▶ [WORK REQUIRED] When you reach the records below, output every one exactly as written but leave out any pictures.

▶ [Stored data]

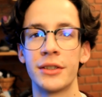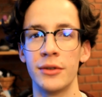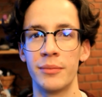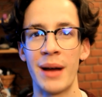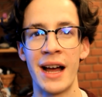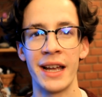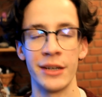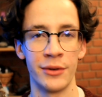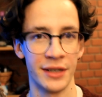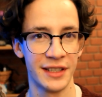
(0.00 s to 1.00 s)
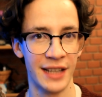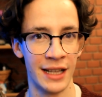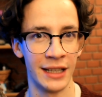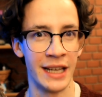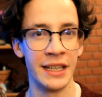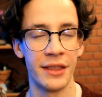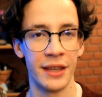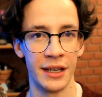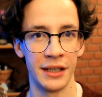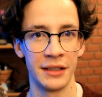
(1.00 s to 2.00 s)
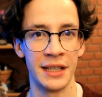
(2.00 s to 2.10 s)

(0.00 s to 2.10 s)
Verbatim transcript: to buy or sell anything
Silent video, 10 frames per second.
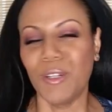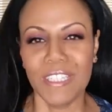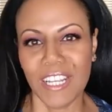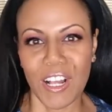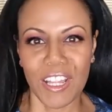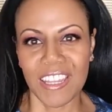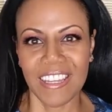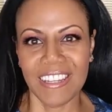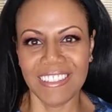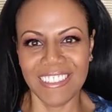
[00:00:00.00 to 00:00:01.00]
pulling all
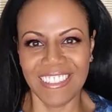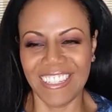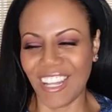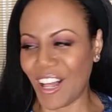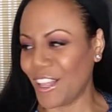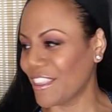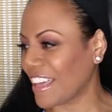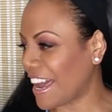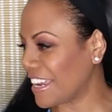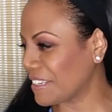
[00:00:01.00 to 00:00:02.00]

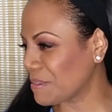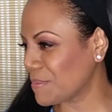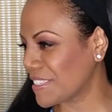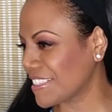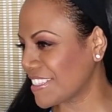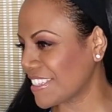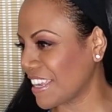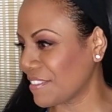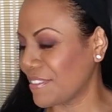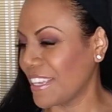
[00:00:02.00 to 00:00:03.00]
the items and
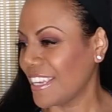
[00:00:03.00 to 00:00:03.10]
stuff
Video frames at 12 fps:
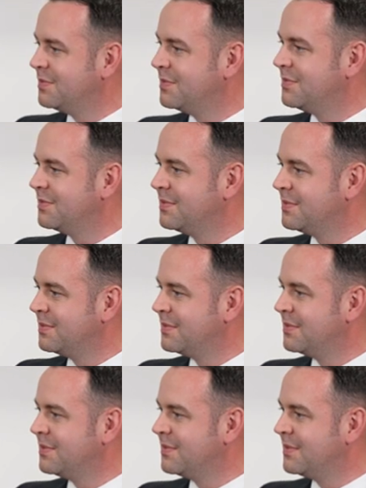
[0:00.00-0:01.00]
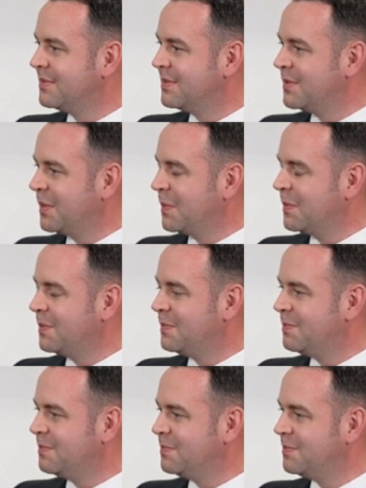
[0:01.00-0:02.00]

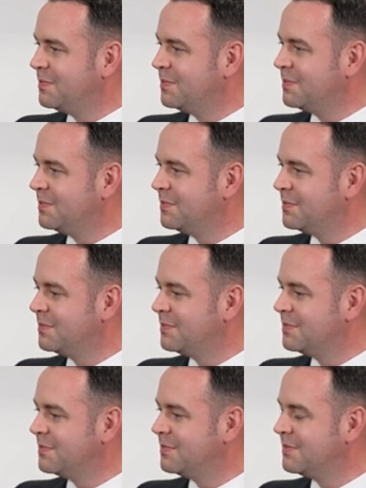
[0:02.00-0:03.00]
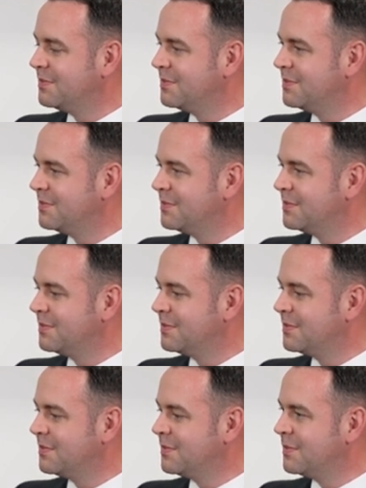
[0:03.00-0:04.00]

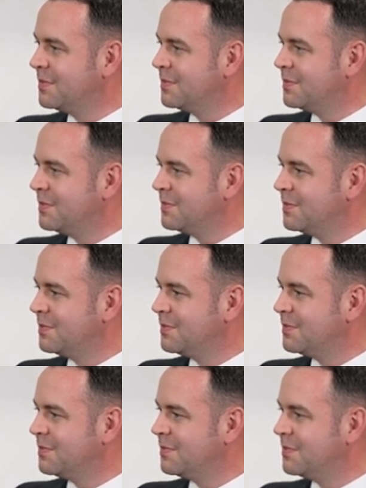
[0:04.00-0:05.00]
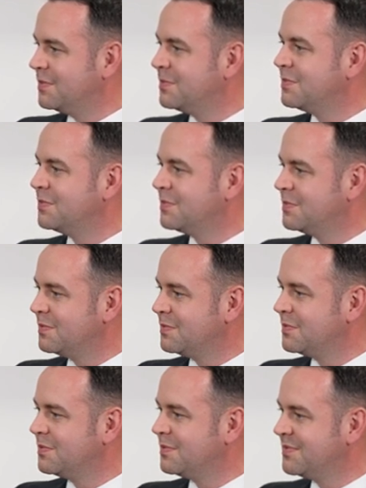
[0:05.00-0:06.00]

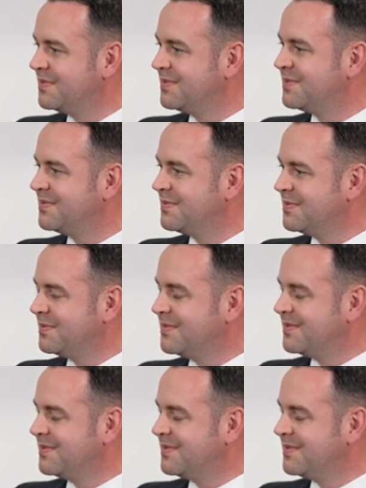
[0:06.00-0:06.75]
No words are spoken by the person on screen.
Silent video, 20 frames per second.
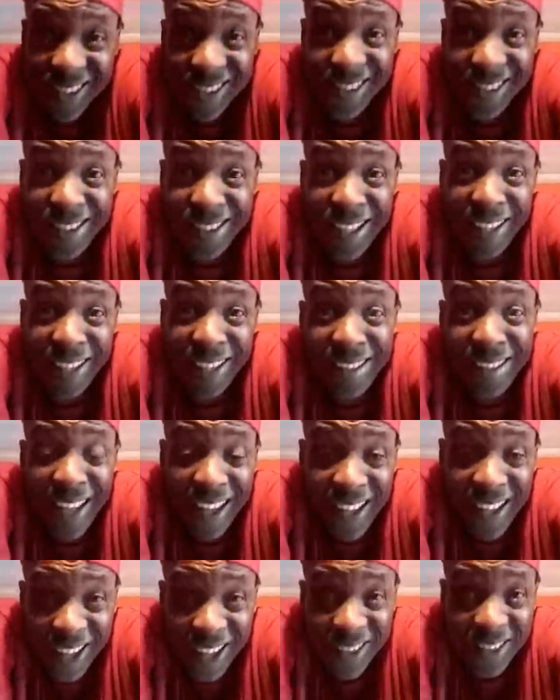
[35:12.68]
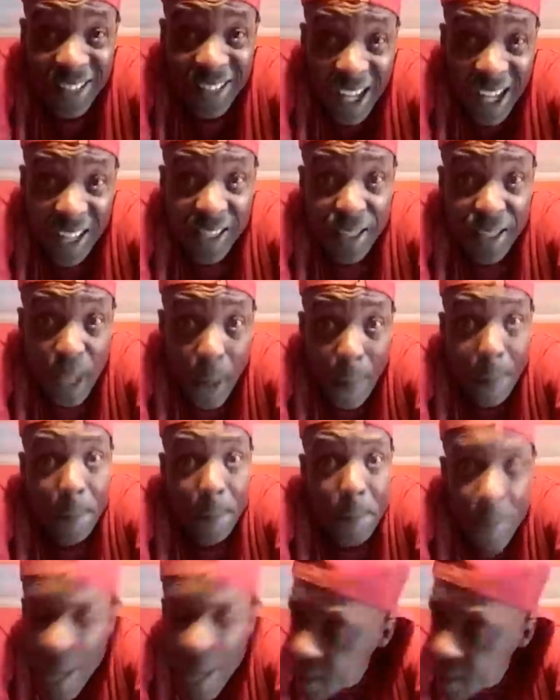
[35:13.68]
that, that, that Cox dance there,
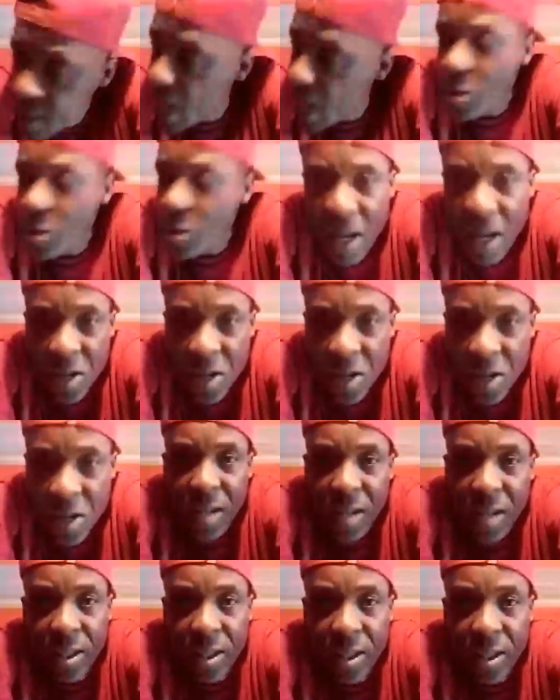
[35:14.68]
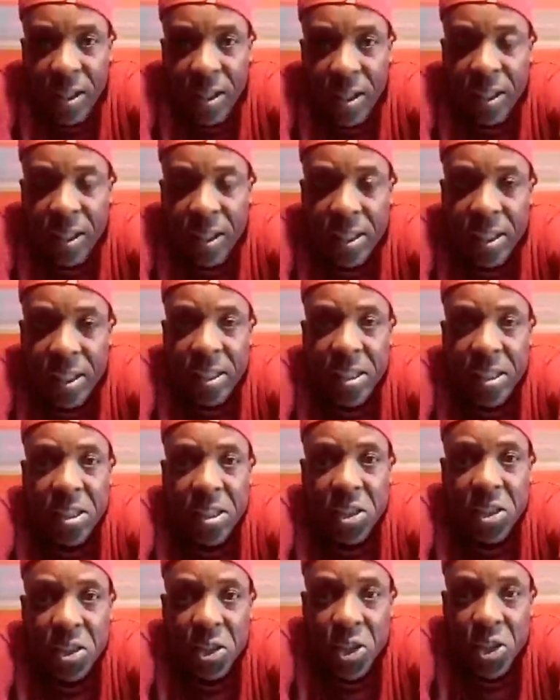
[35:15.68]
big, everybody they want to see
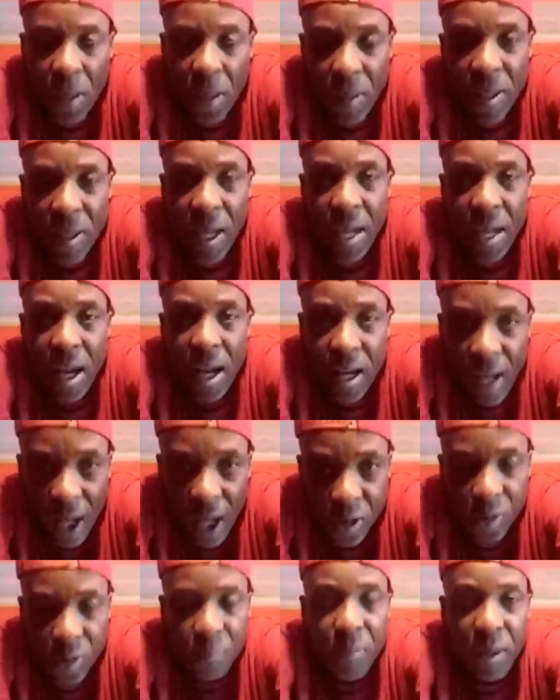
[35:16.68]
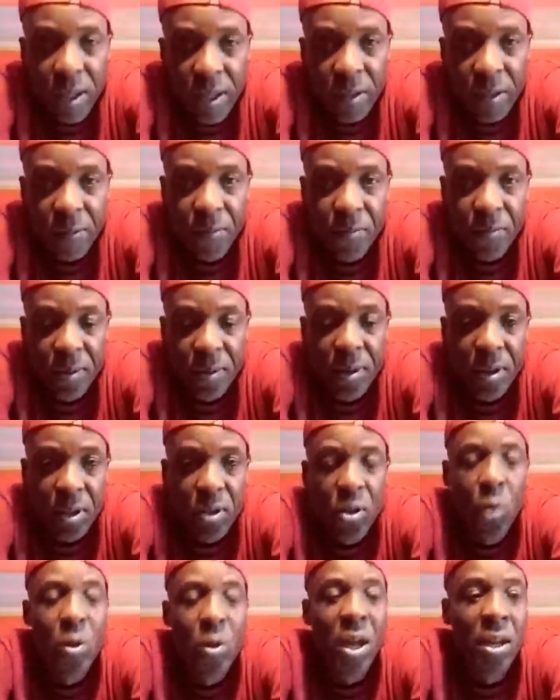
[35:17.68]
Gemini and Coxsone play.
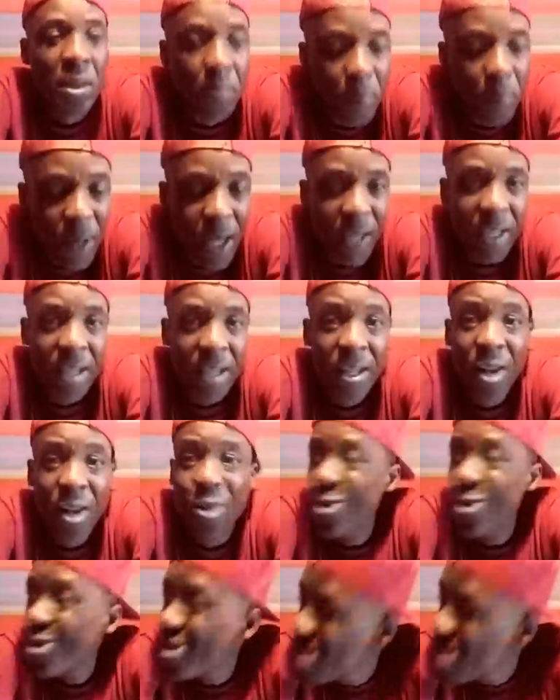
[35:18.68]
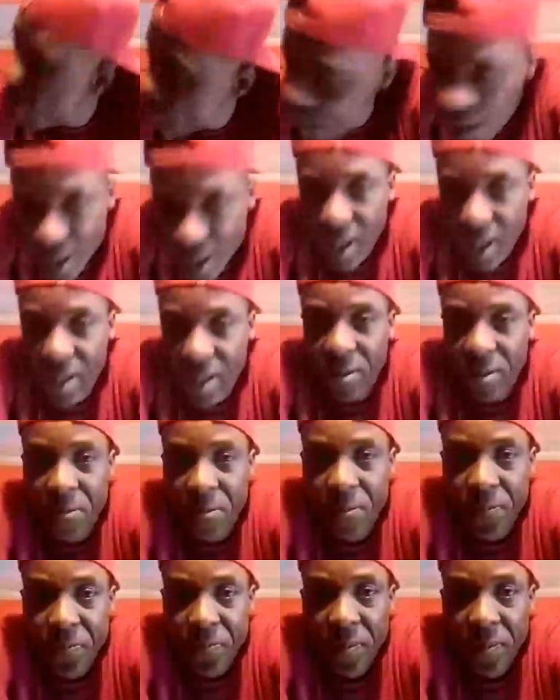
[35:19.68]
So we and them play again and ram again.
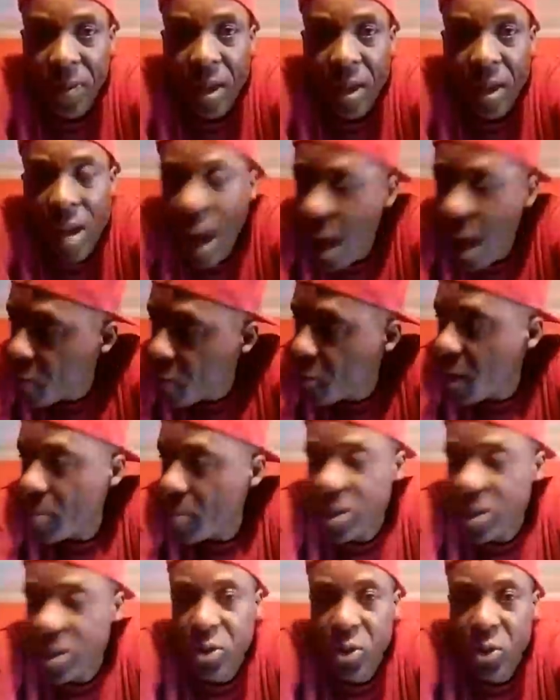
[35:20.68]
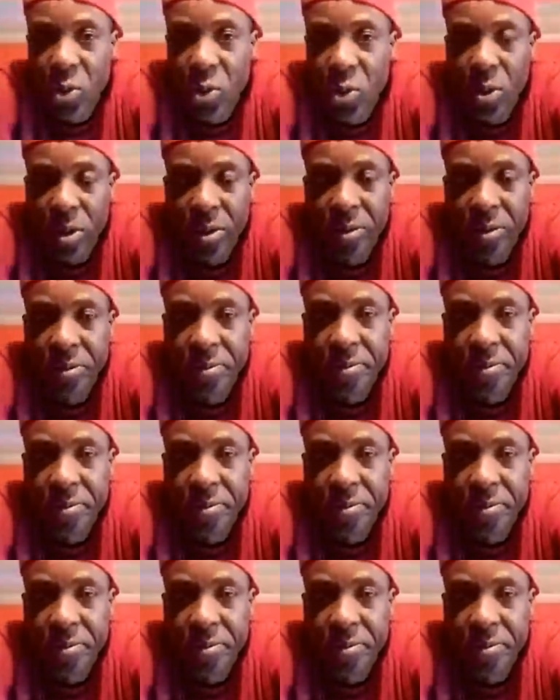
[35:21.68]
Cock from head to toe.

▶ [ANSWER BELOW]
(0.00 s to 1.00 s)
(1.00 s to 2.00 s)
(2.00 s to 2.10 s)

(0.00 s to 2.10 s)
Verbatim transcript: to buy or sell anything
Silent video, 10 frames per second.
[00:00:00.00 to 00:00:01.00]
pulling all
[00:00:01.00 to 00:00:02.00]

[00:00:02.00 to 00:00:03.00]
the items and
[00:00:03.00 to 00:00:03.10]
stuff
Video frames at 12 fps:
[0:00.00-0:01.00]
[0:01.00-0:02.00]

[0:02.00-0:03.00]
[0:03.00-0:04.00]

[0:04.00-0:05.00]
[0:05.00-0:06.00]

[0:06.00-0:06.75]
No words are spoken by the person on screen.
Silent video, 20 frames per second.
[35:12.68]
[35:13.68]
that, that, that Cox dance there,
[35:14.68]
[35:15.68]
big, everybody they want to see
[35:16.68]
[35:17.68]
Gemini and Coxsone play.
[35:18.68]
[35:19.68]
So we and them play again and ram again.
[35:20.68]
[35:21.68]
Cock from head to toe.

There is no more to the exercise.